From the listing below, copy only the lines running from the line that contains "Video frames at" to the line that contains "Lip reading: Then", both included.

**Entries shown:**
Content starts
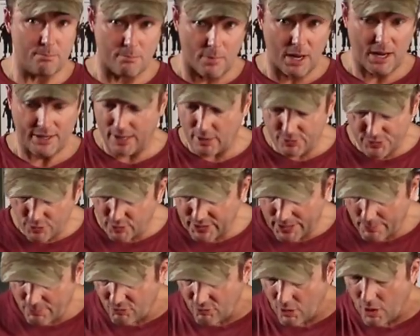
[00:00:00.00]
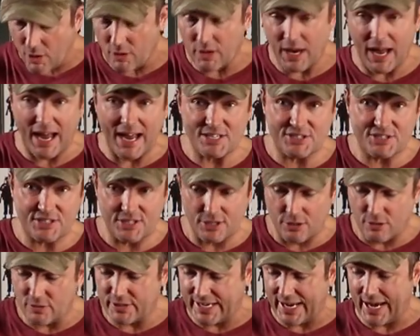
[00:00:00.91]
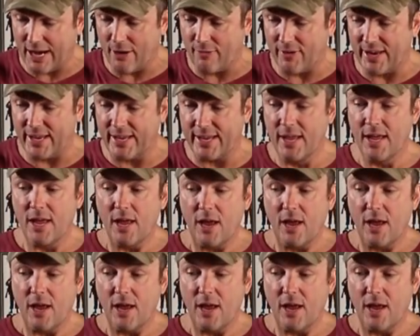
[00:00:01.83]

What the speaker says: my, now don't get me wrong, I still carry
Content ends
Content starts
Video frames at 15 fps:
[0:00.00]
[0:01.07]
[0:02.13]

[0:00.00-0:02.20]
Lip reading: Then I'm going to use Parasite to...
Content ends
**Solution:**
Video frames at 15 fps:
[0:00.00]
[0:01.07]
[0:02.13]

[0:00.00-0:02.20]
Lip reading: Then I'm going to use Parasite to...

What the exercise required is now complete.